Chinese eye-poking threat falls short of full ‘wolf warrior’
A threat to poke and blind a trading partner doesn’t sound like a sign of a ‘‘mature relationship’’ between China and New Zealand, but the recent rise in diplomatic temperature isn’t yet a sign of deterioration, foreign policy experts say.
The latest warning shots fired from Beijing to Wellington over a Five Eyes statement about Hong Kong has come in two volleys. First, foreign ministry spokesman Zhao Lijian said that Five Eyes nations, which include New Zealand, need to ‘‘beware of their eyes being poked and blinded’’.

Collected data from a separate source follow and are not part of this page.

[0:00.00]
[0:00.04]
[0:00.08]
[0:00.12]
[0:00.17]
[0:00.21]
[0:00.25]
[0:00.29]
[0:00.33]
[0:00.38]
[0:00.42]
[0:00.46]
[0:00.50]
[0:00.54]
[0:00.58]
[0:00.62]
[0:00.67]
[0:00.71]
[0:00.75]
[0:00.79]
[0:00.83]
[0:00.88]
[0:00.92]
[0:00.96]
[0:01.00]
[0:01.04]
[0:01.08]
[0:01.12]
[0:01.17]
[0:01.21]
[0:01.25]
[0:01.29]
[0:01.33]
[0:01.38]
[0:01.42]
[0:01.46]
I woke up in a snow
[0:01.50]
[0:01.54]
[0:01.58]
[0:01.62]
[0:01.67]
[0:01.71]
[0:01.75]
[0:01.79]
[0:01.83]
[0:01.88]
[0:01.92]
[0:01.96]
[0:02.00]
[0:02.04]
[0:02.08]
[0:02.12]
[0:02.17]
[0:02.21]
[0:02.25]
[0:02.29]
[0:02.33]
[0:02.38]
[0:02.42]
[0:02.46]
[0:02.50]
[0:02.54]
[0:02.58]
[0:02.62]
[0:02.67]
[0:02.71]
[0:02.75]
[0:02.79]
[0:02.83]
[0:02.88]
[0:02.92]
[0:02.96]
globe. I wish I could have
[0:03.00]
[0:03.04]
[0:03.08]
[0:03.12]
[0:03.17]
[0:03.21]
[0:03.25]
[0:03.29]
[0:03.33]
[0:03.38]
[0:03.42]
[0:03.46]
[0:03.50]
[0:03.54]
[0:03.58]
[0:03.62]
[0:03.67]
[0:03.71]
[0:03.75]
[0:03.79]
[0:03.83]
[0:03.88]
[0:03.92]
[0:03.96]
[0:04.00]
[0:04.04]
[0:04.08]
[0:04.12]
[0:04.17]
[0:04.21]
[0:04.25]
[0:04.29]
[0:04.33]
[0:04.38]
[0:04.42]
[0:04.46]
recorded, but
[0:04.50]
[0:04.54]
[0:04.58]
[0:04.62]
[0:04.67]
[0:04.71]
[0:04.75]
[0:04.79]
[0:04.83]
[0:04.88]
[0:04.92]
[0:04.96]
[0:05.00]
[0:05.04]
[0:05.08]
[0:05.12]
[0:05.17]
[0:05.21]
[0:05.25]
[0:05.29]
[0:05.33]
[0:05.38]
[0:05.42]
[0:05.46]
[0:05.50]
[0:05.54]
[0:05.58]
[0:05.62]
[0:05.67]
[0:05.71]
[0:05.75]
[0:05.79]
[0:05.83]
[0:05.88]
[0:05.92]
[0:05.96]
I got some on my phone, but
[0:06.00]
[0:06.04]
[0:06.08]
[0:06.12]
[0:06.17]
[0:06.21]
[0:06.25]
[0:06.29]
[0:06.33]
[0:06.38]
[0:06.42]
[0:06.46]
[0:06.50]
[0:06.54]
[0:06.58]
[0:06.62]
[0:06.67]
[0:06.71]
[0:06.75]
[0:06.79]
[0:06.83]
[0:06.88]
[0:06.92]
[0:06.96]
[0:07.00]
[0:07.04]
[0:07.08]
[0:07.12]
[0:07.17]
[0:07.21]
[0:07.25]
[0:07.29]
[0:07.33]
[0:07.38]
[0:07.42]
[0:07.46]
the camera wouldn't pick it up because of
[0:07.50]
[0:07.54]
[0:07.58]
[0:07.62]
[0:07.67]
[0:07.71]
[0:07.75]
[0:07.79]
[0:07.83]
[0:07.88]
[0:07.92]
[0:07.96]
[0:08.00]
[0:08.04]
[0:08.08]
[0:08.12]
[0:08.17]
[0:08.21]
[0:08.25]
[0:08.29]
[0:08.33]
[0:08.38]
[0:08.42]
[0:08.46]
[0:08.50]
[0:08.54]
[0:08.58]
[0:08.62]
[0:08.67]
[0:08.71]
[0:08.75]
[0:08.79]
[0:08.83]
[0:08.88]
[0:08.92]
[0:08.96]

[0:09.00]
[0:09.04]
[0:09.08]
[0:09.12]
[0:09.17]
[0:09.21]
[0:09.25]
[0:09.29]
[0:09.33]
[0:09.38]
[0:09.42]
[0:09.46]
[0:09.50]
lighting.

The Chinese Embassy in Wellington on Monday issued a statement saying the
Five Eyes countries need to ‘‘refrain from going further down the wrong path, and collude with each other in wrong-doings’’.
Associate Professor Jason Young, the director of the Contemporary China Research Centre at Victoria University, said the past few years have shown such issues will pop up periodically in the New Zealand-China relationship.
‘‘There’s a pattern with some diplomats in foreign affairs in China, they call it this whole idea of ‘wolf warrior diplomacy’. Some Chinese diplomats, and also the foreign affairs spokesperson Zhao Lijian, have very colourful and quite jarring ways of talking about differences.
‘‘It’s very rarely been directed towards New Zealand, so when we’re part of that group of five countries and it’s directed to us, it’s quite jarring.’’
Young said that while the statements were newsworthy, the economic relationship between the two countries was ‘‘thickening’’, helping to stabilise diplomatic relations.
‘‘Depending on the severity of these issues, and how they’re handled, there is potential for fallout in the relationship . . . The severity of it will depend on whether or not it will have an impact on the broader relationship, which at the moment it still seems to be quite limited.’’
Young said the Government routinely described its relationship with China as ‘‘mature’’. Prime Minister Jacinda Ardern on Monday said Zhao’s statement was proof of a ‘‘mature relationship’’. Young agreed: ‘‘My own view is that, I think, we should avoid jumping at shadows ... I don’t actually think it’s very useful to always be, sort of, panicking or saying, ‘This will have a negative impact on the relationship’.
‘‘Instead we need to be a bit more mature about it in the idea that, of course we disagree, and that we hope we can disagree in a way that doesn’t have a broader impact on what we see as a broader relationship.’’
Catherine Churchman, a Victoria University lecturer in Asian Studies, said New Zealand had not yet been on the receiving end of ‘‘wolf warrior’’ diplomacy, and why it hadn’t been was an important question.
‘‘That talk about poking people’s eyes blind and so on, that’s just what they have to do as an official reply to things.’’
In Australia, by comparison, a Chinese government official last week handed reporters a document detailing ‘‘14 grievances’’ that Beijing had with the government there.
‘‘I can’t read their minds, but it seems to be quite significant, if you run through that list and look at what they’ve done that we haven’t done,’’ Churchman said.